══ Records for the exercise

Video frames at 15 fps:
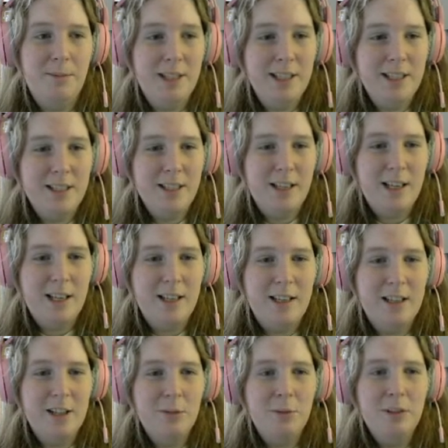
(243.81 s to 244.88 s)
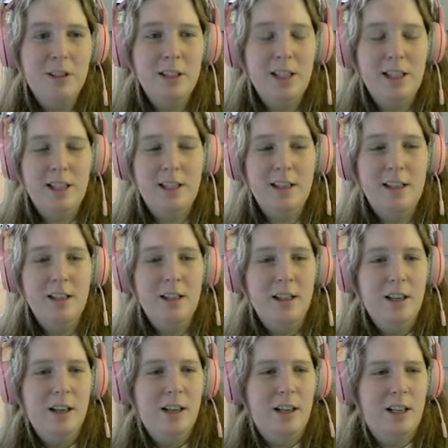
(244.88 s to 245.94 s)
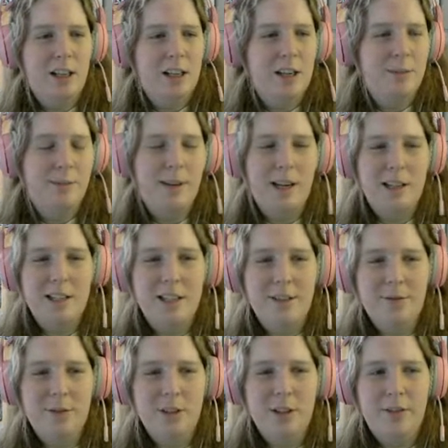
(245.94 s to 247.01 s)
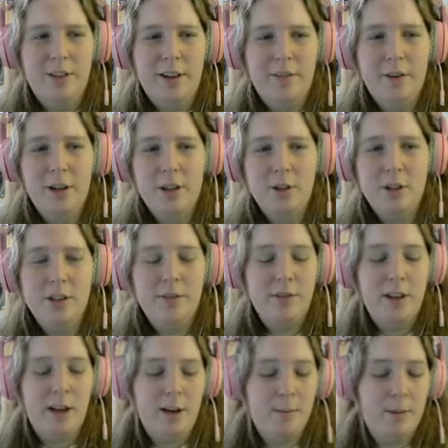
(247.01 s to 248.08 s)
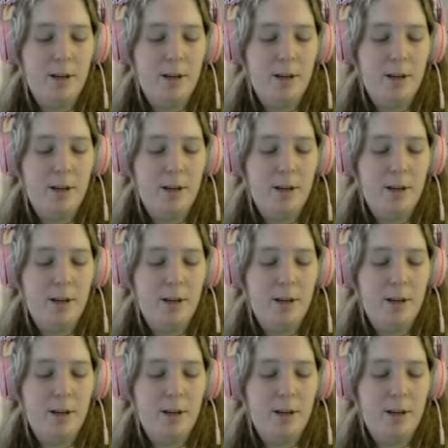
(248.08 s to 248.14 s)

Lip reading: piece, and you will need I'd say 400 to 500 of them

════

_To do_.
Copy the records exactly; no image should appear in the result.

_Answer for the task_.
Video frames at 15 fps:
(243.81 s to 244.88 s)
(244.88 s to 245.94 s)
(245.94 s to 247.01 s)
(247.01 s to 248.08 s)
(248.08 s to 248.14 s)

Lip reading: piece, and you will need I'd say 400 to 500 of them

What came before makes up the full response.